Heinz Endowments cuts funding ties to shale development group
The Heinz Endowments ended its tense ties to a Downtown alliance of environmentalists and oil and gas companies established to set standards for responsible drilling.
Susan LeGros, executive director of the Center for Sustainable Shale Development, provided little explanation for why The Heinz Endowments is “not currently funders” of the center that formed more than a year ago. The center also removed the Philadelphia-based William Penn Foundation from its list of participants.
“They both decided to go in a different direction,” LeGros said on Wednesday after issuing a news release on new funding that did not include the foundations as named participants in the center's work.
A spokeswoman for The Heinz Endowments declined to comment.
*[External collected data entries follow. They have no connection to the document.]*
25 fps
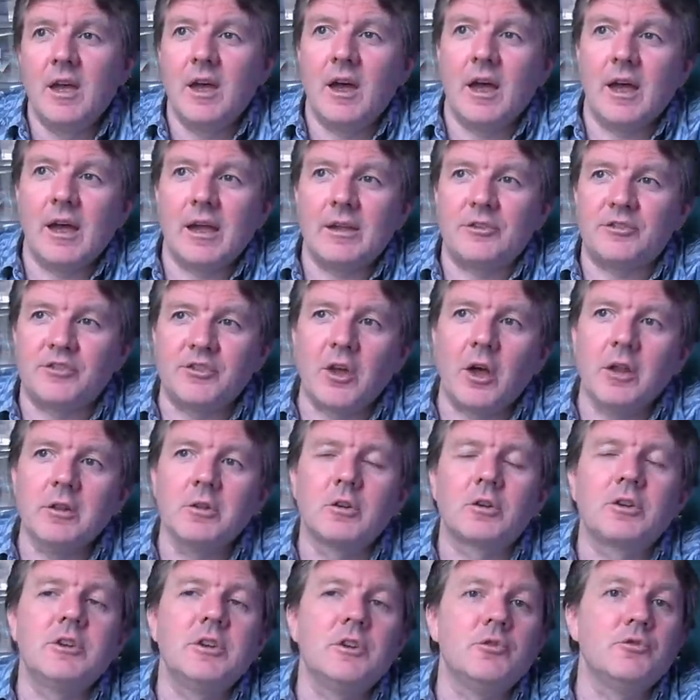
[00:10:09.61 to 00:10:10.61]
Uh, start
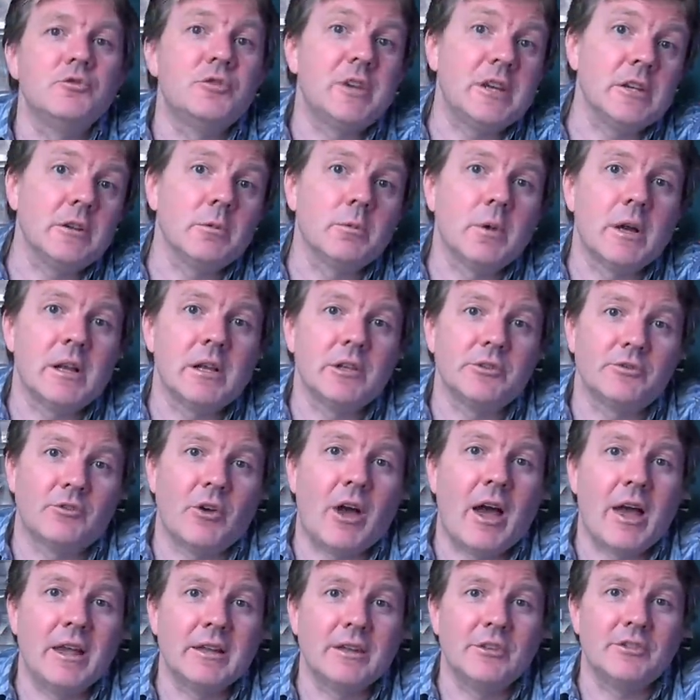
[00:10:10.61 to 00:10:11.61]
looking at real world
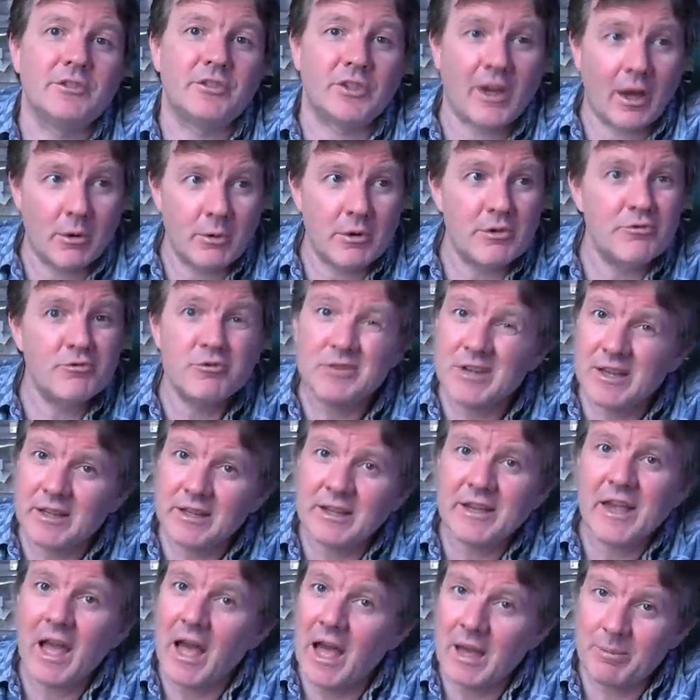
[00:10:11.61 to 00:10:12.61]
violence, how it
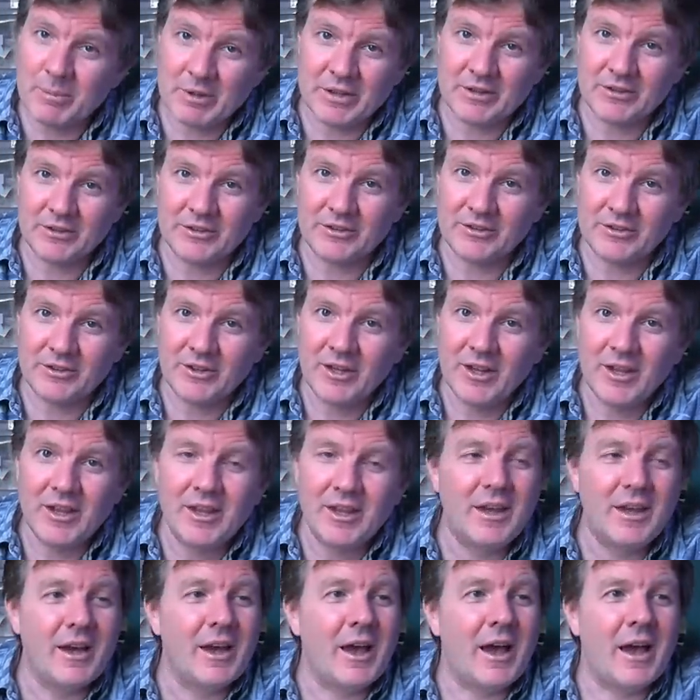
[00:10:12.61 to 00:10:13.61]
really happens.
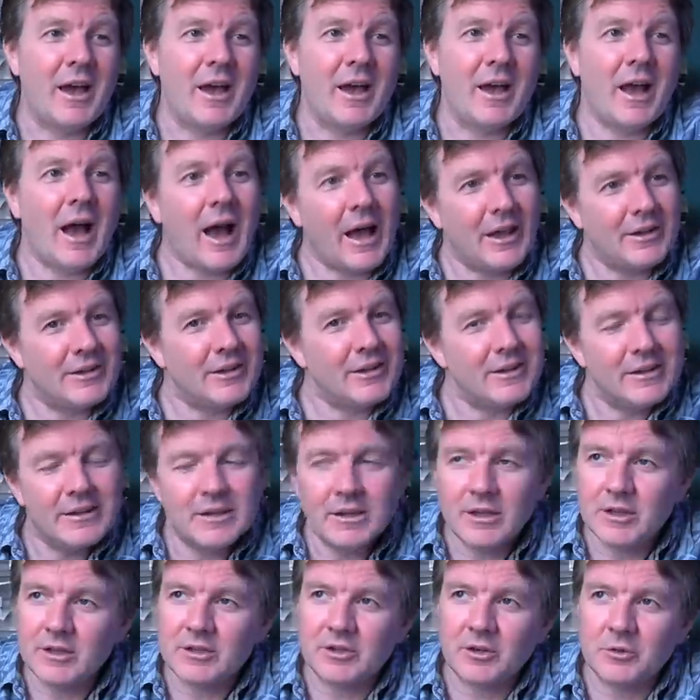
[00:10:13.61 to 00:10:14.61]
Uh, and,
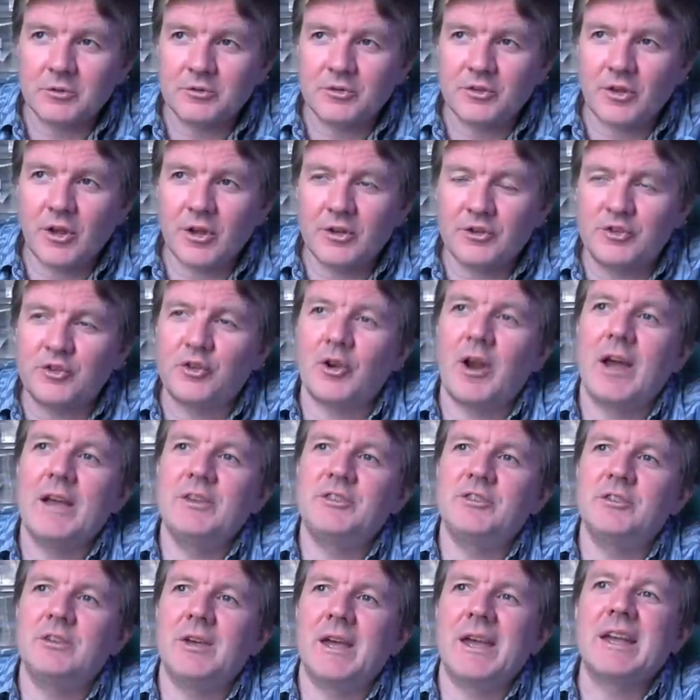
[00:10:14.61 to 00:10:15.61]
you know, try
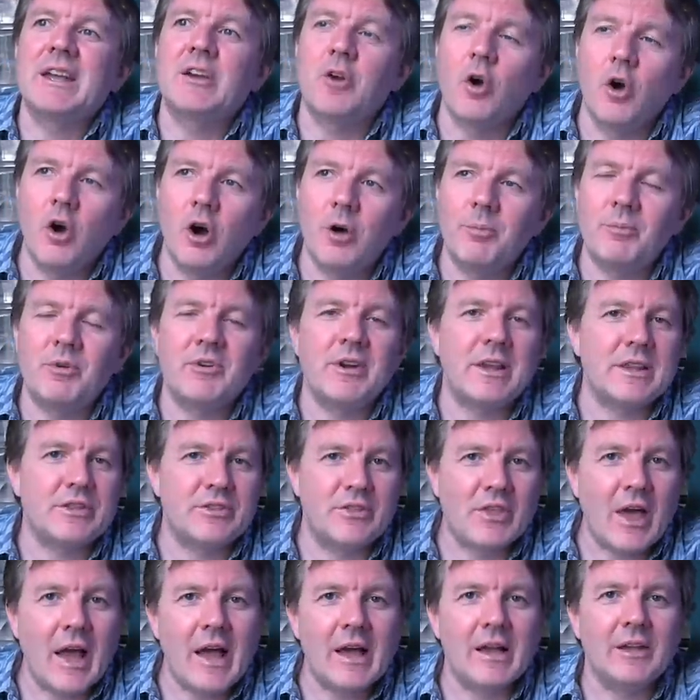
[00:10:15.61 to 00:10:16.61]
to
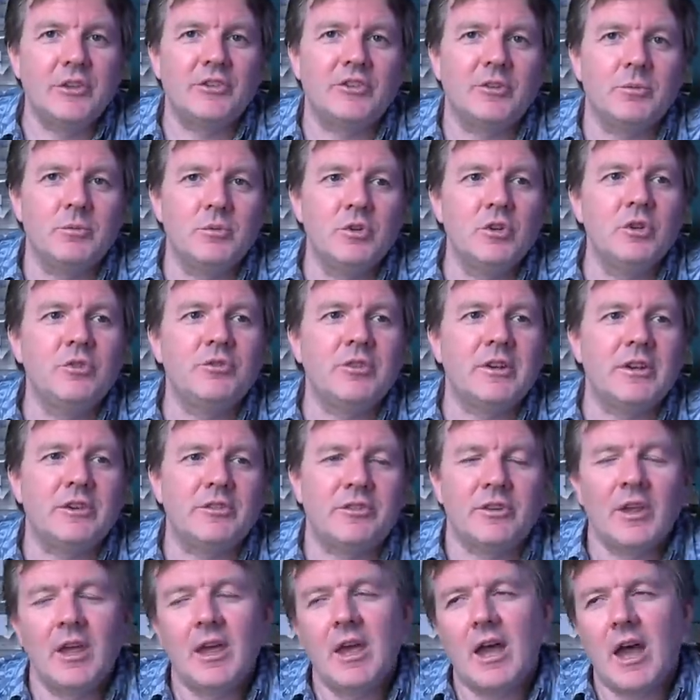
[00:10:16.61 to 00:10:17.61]
incorporate that into
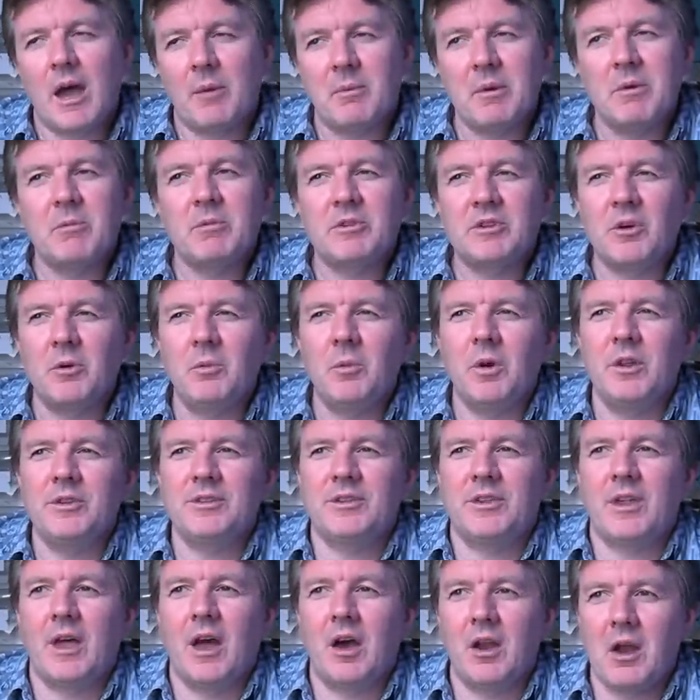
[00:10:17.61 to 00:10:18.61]
movies. I mean, we don't
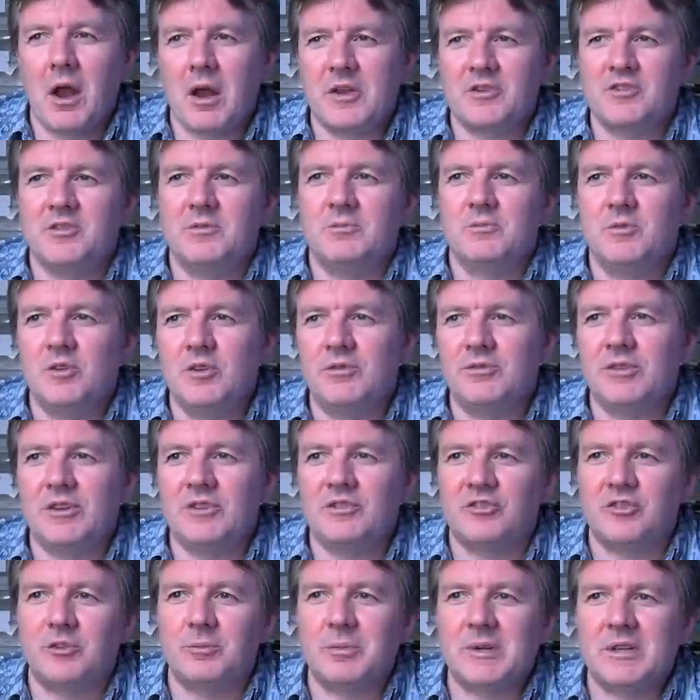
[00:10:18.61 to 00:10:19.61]
want our action
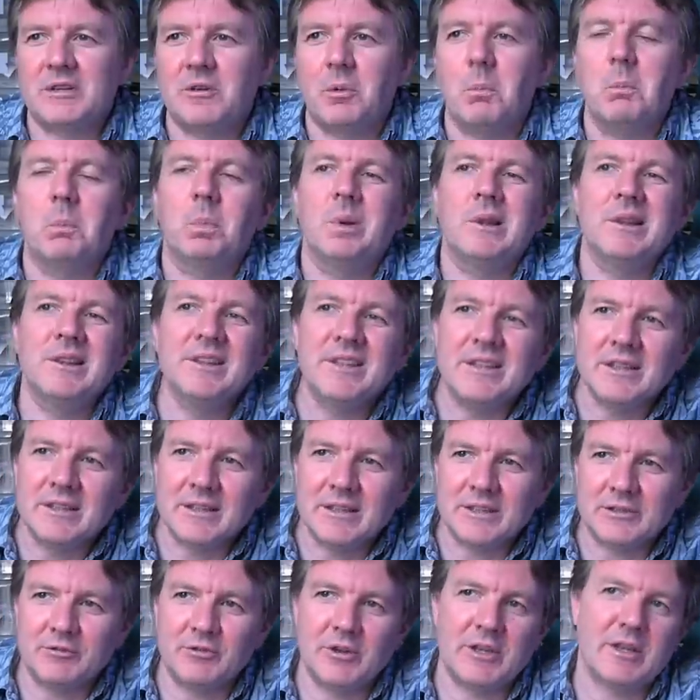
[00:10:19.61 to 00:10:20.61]
movies to be
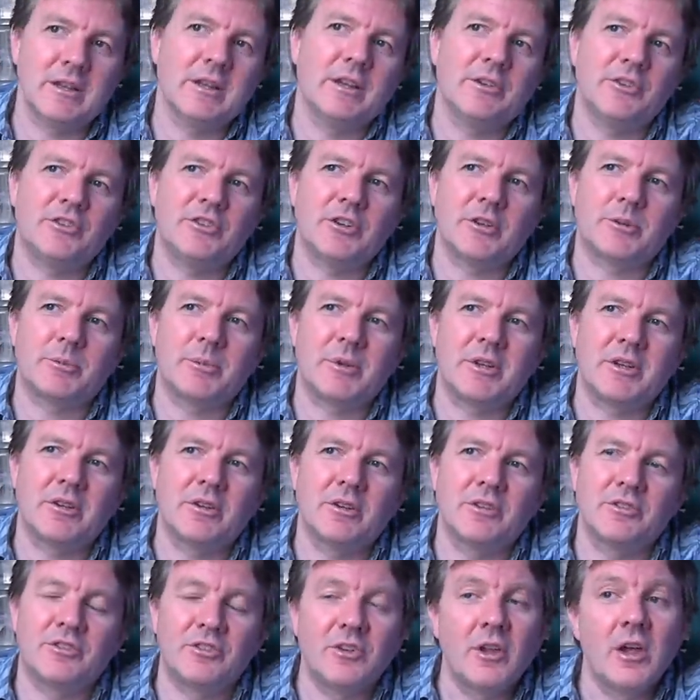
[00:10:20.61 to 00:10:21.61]
completely realistic,
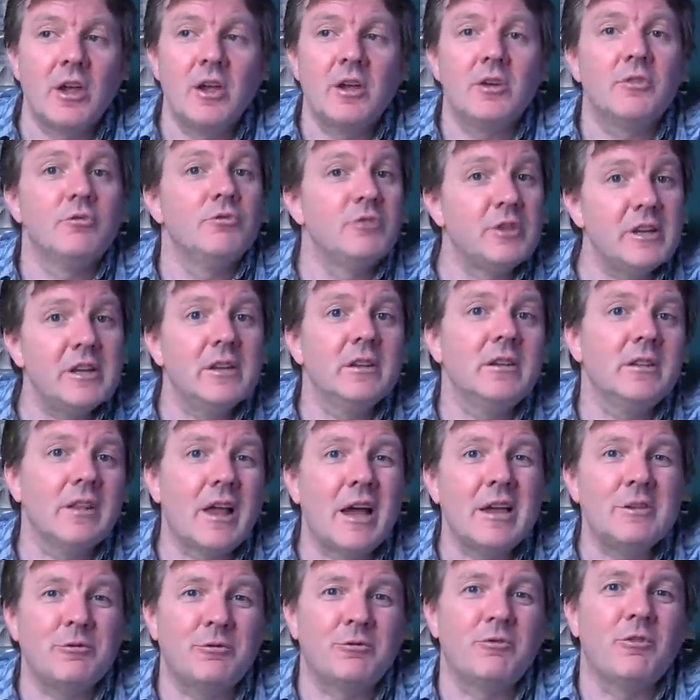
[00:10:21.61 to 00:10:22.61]
because real
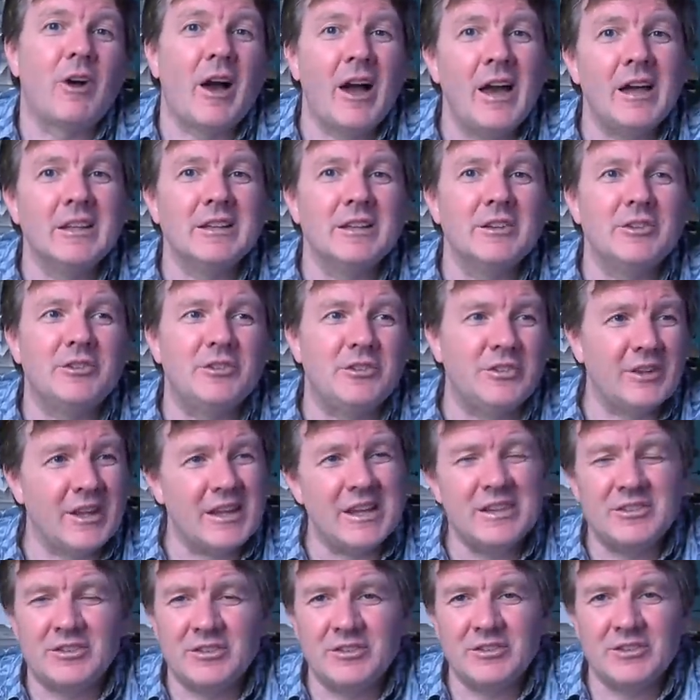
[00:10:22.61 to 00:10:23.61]
life violence
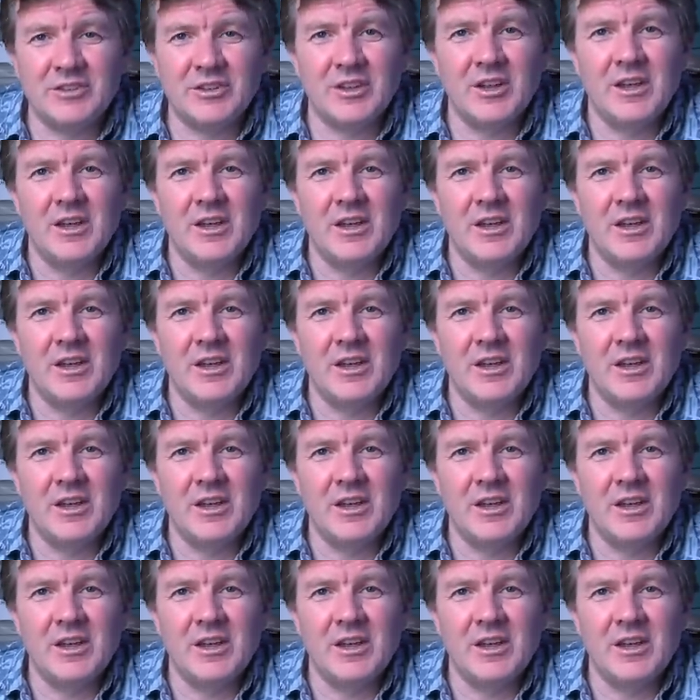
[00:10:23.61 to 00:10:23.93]
isn't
Western Pennsylvania's second-largest foundation has repeatedly refused to answer questions about upheaval and tension there that began a year ago when people questioned its environmental commitment in light of its funding of the center.
Departures at the endowments included its president, Robert Vagt, who became chairman of local drilling company Rice Energy, and Caren Glotfelty, senior director of the environmental program.
The William Penn Foundation had no involvement in the center since awarding it a $50,000 startup grant, despite its being named a participant in January, a representative of the foundation said.
LeGros said she was not aware of any incident that prompted The Heinz Endowments to sever its ties, and she declined to discuss the tension that surfaced at the foundation.
“They were a funder at an important part in the organization,” she said. “Their participation was very much appreciated.”
She said the center, with a budget of between $800,000 and $1 million, remains financially sound as it searches for more private funding. The Richard King Mellon Foundation joined the Claude Worthington Benedum Foundation as a donor with the announcement of a $150,000, two-year grant.
Other participants include industry funders Chevron, Consol Energy, EQT Corp. and Shell, and the nonprofits Clean Air Task Force, Environmental Defense Fund, the Group Against Smog and Pollution, PennFuture and the Pennsylvania Environmental Council.
As an alliance between energy companies and environmental groups, the center wants to maintain a balance in its funding for programs that set standards separate from regulators. LeGros said the center will reach out to more foundations “to make sure a balance is maintained.”